Monday, January 16, 2012

The Continuing Intrade Mistake

If you're not familiar, Intrade is an online predictions market. The market makers create a market in derivative contracts for, say, Rick Perry winning the Republican presidential nomination, and idiots like me buy and sell them. The contracts are worth $10, and payout comes when the real life event happens.

It's shameless gambling.
I have a problem?

I made the incredible mistake of going short on Romney winning Florida. In my defense, one can observe a decent amount of volatility in these markets, and Florida is just so far off from when I made the bet that it seemed like 86.9% chance of winning was too high at that point. Certainly I could cash out when some new attack ads run or it turns out he's been wearing a rug.

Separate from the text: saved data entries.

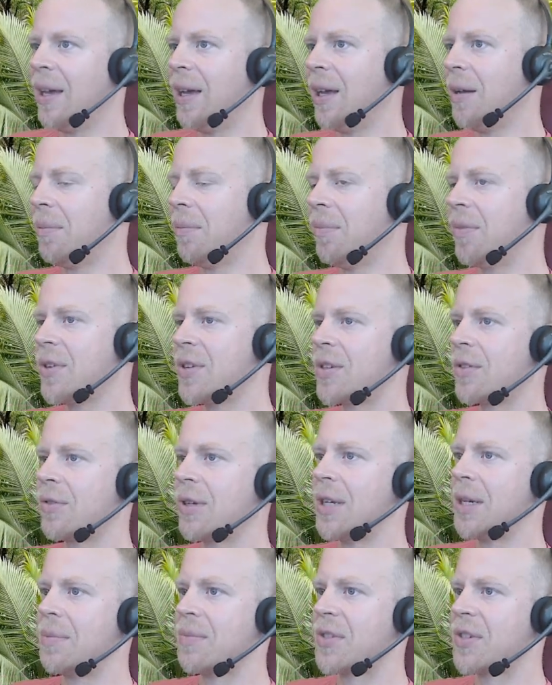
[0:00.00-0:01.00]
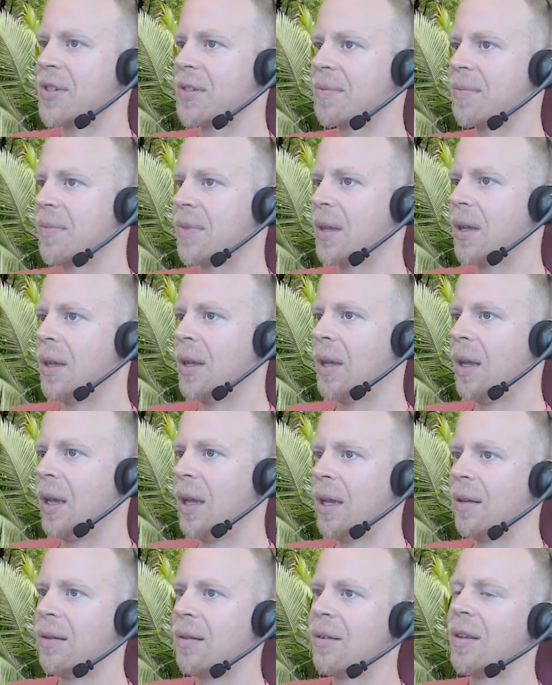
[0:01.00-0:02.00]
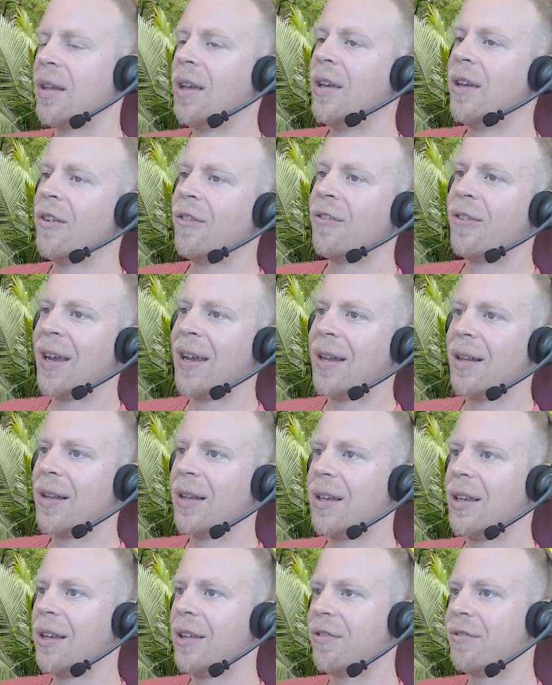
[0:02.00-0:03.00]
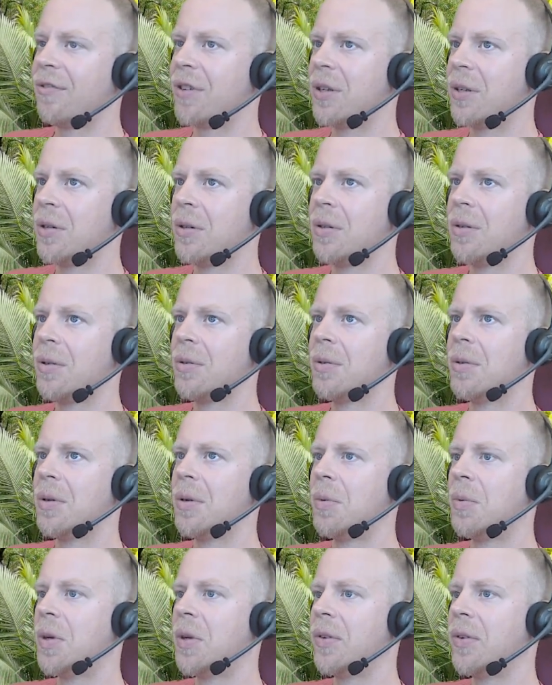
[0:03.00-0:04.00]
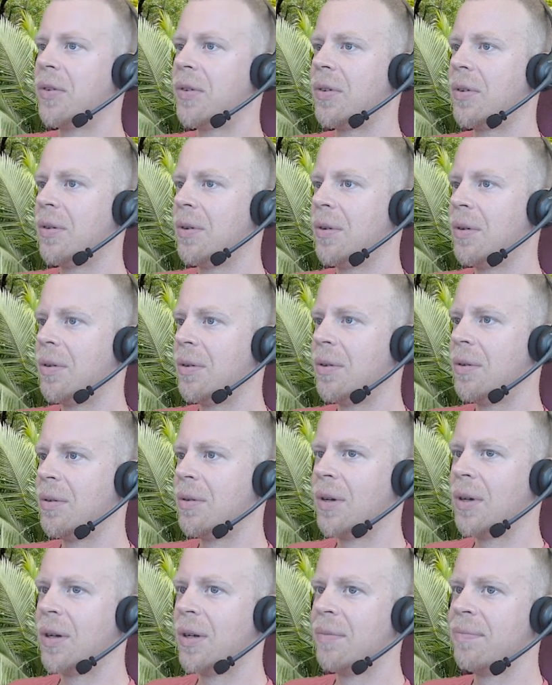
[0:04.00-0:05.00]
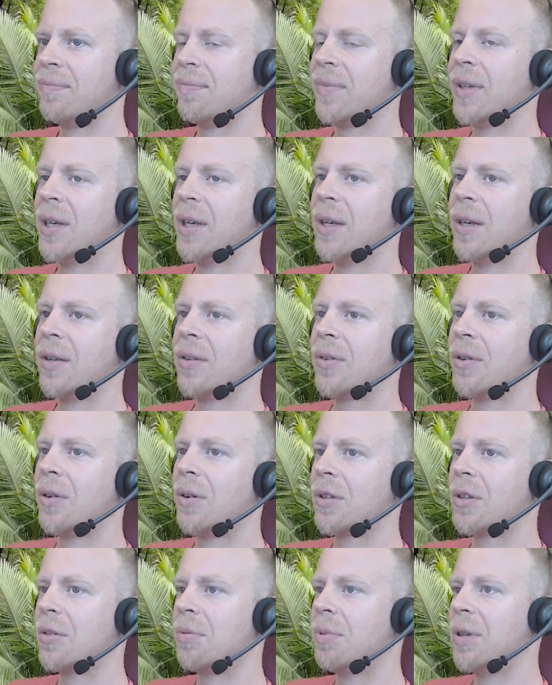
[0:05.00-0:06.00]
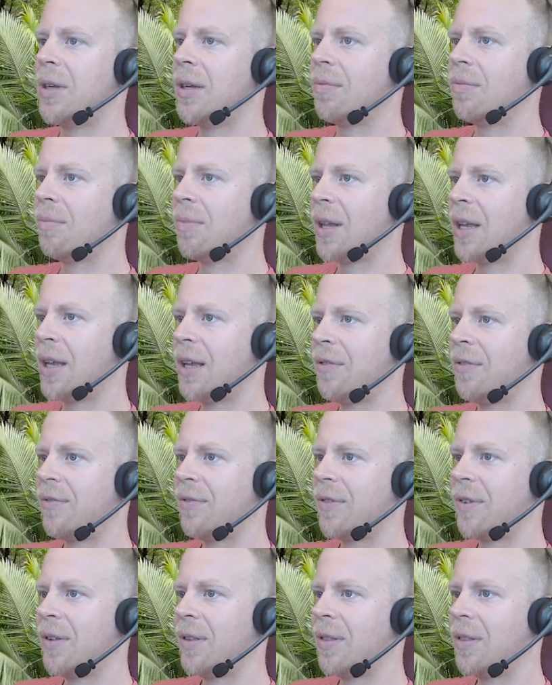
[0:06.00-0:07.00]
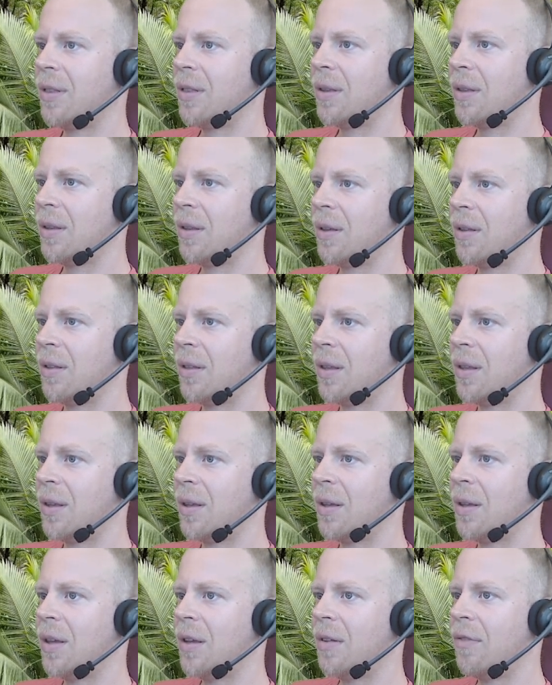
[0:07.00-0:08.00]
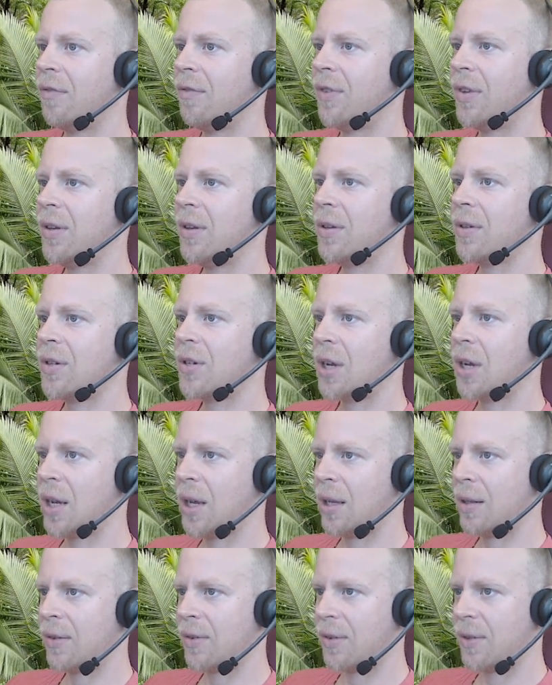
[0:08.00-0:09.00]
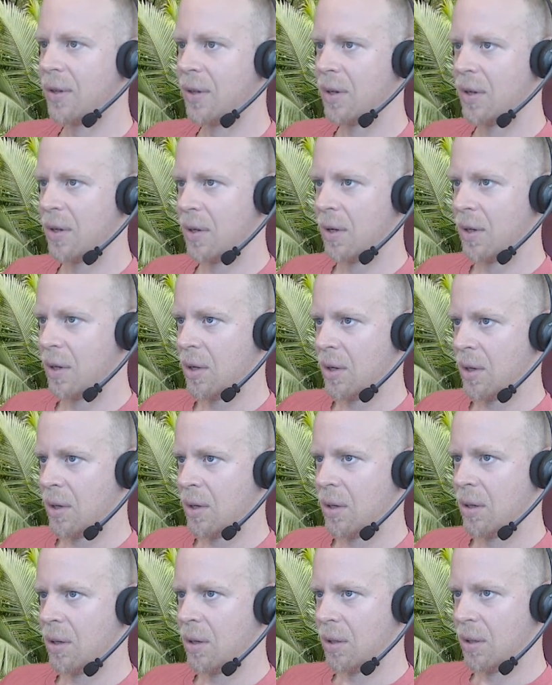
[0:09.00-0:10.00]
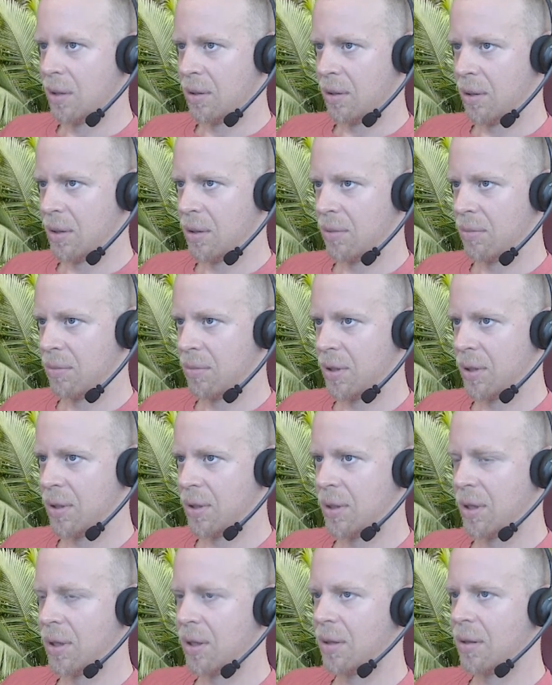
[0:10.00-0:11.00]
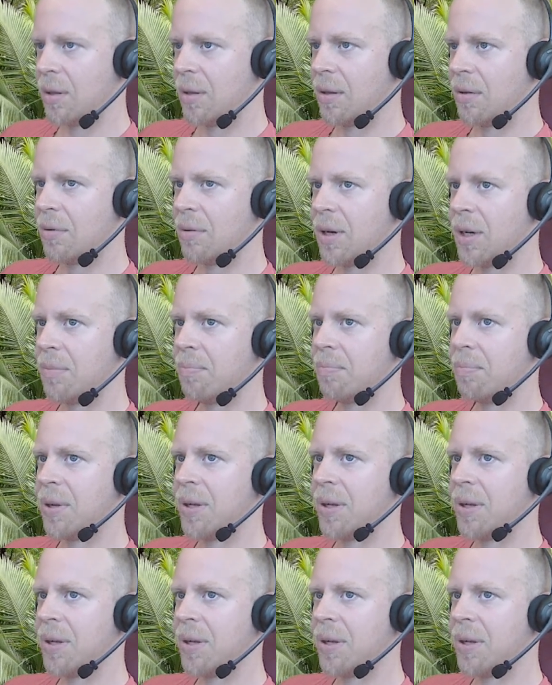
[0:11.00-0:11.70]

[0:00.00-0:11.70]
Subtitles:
the streams. And finally, if you want to talk to me live in the video chat, let me dig the right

Romney is bulletproof, though, and now his odds are up to 96% (contract valued by the market at $9.60). My 15 share short has reaped me a loss of $13.50, and when you're only starting out with $40 that means something. 

The shame is I've done this before in the stock market. I was able to convince myself that the overbearing regulatory environment somehow diluted the effects of my "get attached to a random company and then make it the world series of confirmation bias" strategy, but it's becoming more clear to me now that I simply should not do this kind of stuff.

Also, there's lots of cold and not a lot of hot today.